Do you think the position of the presidency makes sense in a society like the USA's of our time?
Moderator
Wednesday - December 2nd 2020 1:09PM MST
PS: Thanks for the comments, BC. That's about the size of it with Amendment X. I wonder when the last SCROTUS case involving that one was? Maybe a century ago. Hold on, rather than look it up, I'll leave a message for a Constitutional scholar ... no, no, not Professor Obama, I flunked his class, I mean commenter Adam Smith.

SCROTUS = "Super Creative Robed unOriginalists of The United States"?
BC
Wednesday - December 2nd 2020 9:58AM MST
PS: Do you know how liberal political science professors taught the Reserve Clause fifty years ago? "The language says that all other powers are reserved for the states OR THE PEOPLE [their emphasis]. I guess only George Wallace knows which are which." Followed by a smug chuckle. That was their "loophole". I guess the assumption was the People didn't rebel against the Civil Rights Act so it must be legitimate. This is the mentality of the opposition.
BC
Wednesday - December 2nd 2020 9:32AM MST
PS: The Tenth has been deprecated and replaced by the "NEC" clause (standing for "not elsewhere classified"). Do you know how your job description on paper is a bullet point list describing in tedious detail every task you are expected to do? What's the last thing on that list? "Perform other duties as assigned." That's the new version of the Tenth. "In addition to the powers delineated above, Federal government does whatever the hell else it decides to do."
Moderator
Tuesday - December 1st 2020 9:19PM MST
PS: The Tenth has been ignored and that "General Welfare" clause, just part of the intros to 2 sections, has apparently usurped it, NS.

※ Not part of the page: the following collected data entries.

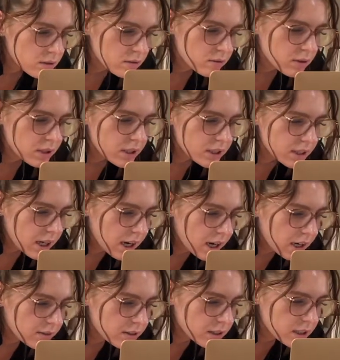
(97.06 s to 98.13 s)
What is
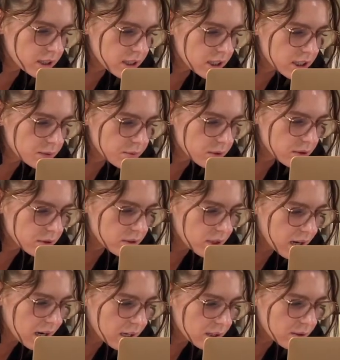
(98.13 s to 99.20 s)
half a teaspoon?
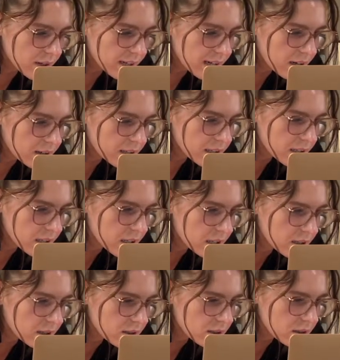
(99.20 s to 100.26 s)
How do I
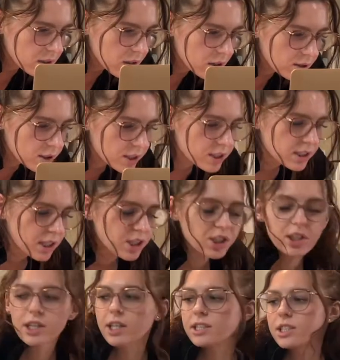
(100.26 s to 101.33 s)
calculate? Oh, there's such
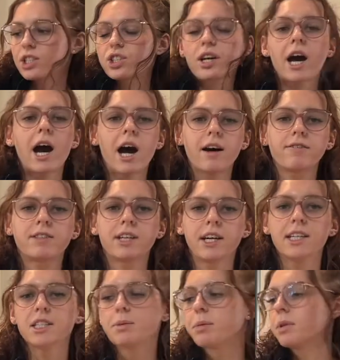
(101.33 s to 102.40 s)
thing as just a half
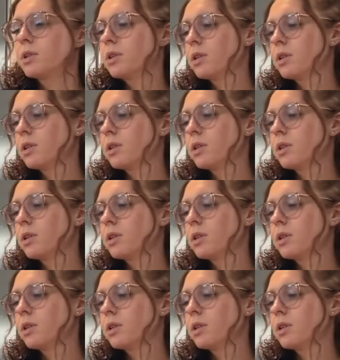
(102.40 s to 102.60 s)
teaspoon.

The printing press has already been fired up to bail out the big guys that must be just hurting tremendously, tremendously, I tell you, during this PanicFest. Hey, wasn't there supposed to be a 2nd big bail-out check for the regular people? It's not that I agree with this stuff, but if everyone else got one ...

Who was Tricky Dick getting revenge on, though, Not Sure? He had nothing against the American people but sure did hate the press.

"Maybe this society is just too F'ing stupid for freedom?" That's what it seems like to me.
Not Sure
Tuesday - December 1st 2020 8:52PM MST
PS Does the tenth amendment still exist or was it deleted by the historic pen and phone?
Penn is corrupt beyond all repair due to the clown car cavalcade of comrades that run the place.
All are on the payroll of he who should not named that rhymes with sorrows.
Bail em out Biden will get the printing presses fired up for the free stuff army if the Big Steal works.
Eventually we'll have Zimbabwe wallpaper as the dollar shrinks down to thumbnail sized.
Tricky Dick Nixon had his revenge taking the US off of the gold standard for his globalist paymasters.
Maybe this society is just too F'ing stupid for freedom?